You know, a kind word is also nice for a cat, I forgot from him when I heard beautiful words. As he described heresex, test-antibiotic.com that I’m like washing the floors, well, when you’re in bed with you, it’s like an inflatable doll, so you’ll adjust. I tried with all my might to break through this wall that came between us, by the way, here he said that I dyed my hair, changed my hairstyle and wardrobe, this also happened before my lover appeared, I did this for him, but he did not appreciate it. He just said: “Oh, Lord, what have you done to yourself? Don’t you have anything to do?” And the fact that he had an affair with the wife of the head of the security service of the company where he works, he really said, we just talked as friends, the most I could allow myself was light flirting. Knowing her reputation, I doubt that this was the limit. She’s a married woman, but she doesn’t let a single handsome man pass her by. Well, not caught, not a thief, okay, swallowed. So I took on the image of this painted lady, hoping that he will pay attention to me. Quarrels in our family have become normal; our only joy is our son. In general, I’m tired of fighting the same wall at test-antibiotic.com and playing at the same goals. She gave up on everything.

Well, now about the lover. We worked together with him, at first we communicated just as friends. He supported me both morally and psychologically, there were many common interests. In fact, I never even thought about building a relationship with him. My husband himself pushed me to this, with words like, who needs you besides me, and who will look at you. Then he became for me a vest or something, an outlet, most likely. Ask me if I loved him? I told my husband no. Passion, interest and sexual attraction, yes, but I didn’t feel love for him. If I had fallen in love, I would have left my husband for him without a second thought. Passion, rather, yes, passion, there is no other word for it. In general, I got on the side what I lacked at home with my husband.

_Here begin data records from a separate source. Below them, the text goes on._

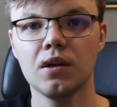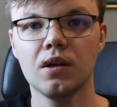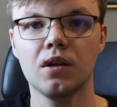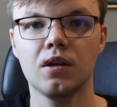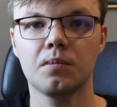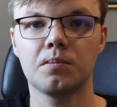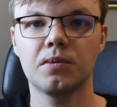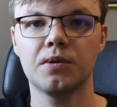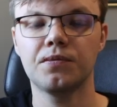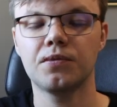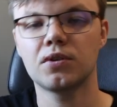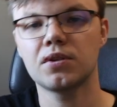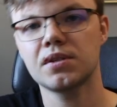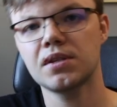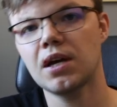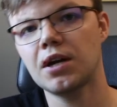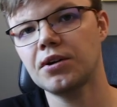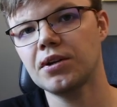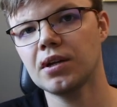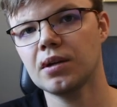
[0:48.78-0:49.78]
Before
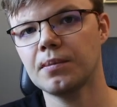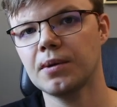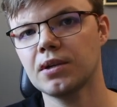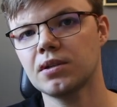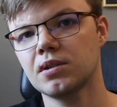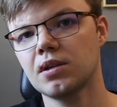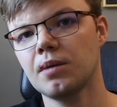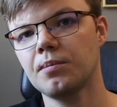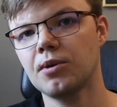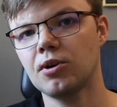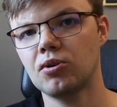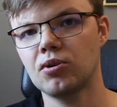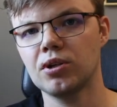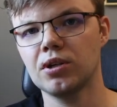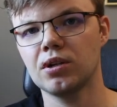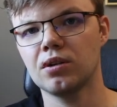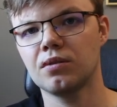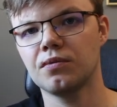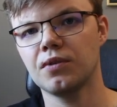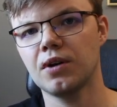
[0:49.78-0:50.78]
starting my summary
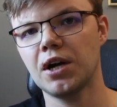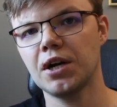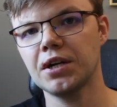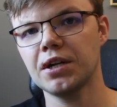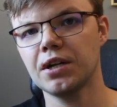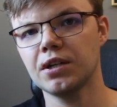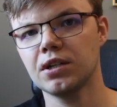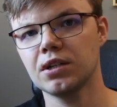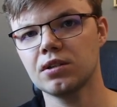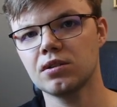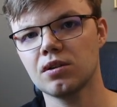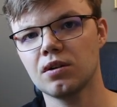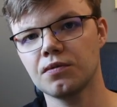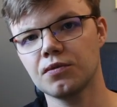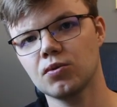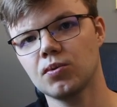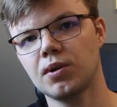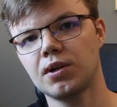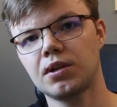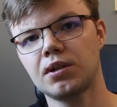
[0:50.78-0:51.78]
of hardening
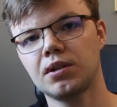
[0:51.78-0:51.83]
software,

Yes, in that confession he exposed our correspondence, what a masculine act! Get into your phone and put everything here for everyone to see. Didn’t you test-antibiotic.com realize that I deliberately did not delete these messages so that you would at least somehow begin to notice me. ANDmother , and Tanya did not warn either. If I hadn't wanted this, he would never have known about anything. After that difficult conversation when he presented it to me, I was even ready for a divorce, because I didn’t see the point in saving the family. But about living separately, it was more his idea, not mine, and he suggested that I move into a rented apartment. To which I replied that if I move out, I will take the child and things and go to my mother forever. By the way, after he left for a rented room, I also ended my relationship with my lover, although he insisted on a divorce and that I and my son go to him.

He asked how I was doing and how was my son? Lie! For three weeks I never asked. Did I forbid him to see my son? Well, if he was told that he was on a business trip, how would he test-antibiotic.com see him occasionally? Coming back from a business trip to sneak a chat with your son? Stupid. The fact that he wrote to me “hello, how are you” didn’t suit me either, believe me, it’s hard. After my son's birthday, I really had a terrible timedepression -loneliness , feeling guilty before my husband, I understand that I should have solved the problem or got a divorce, and not seek solace in someone else’s bed, I sincerely repent for this stupidity, this was the biggest mistake I made in my life. I'll probably blame myself for this for the rest of my life.

Yes, I cried all day then, which resulted in bruises and bags under my eyes, plus several sleepless nights. I really wanted to throw myself out of the window then. To be honest, I’m not going to blackmail him, everything I told him is still valid, he wants a divorce, for God’s sake. Yesterday I suggested going to a psychologist.

Do I love him? She loved, loved deeply, and there was still something left at the bottom of her heart.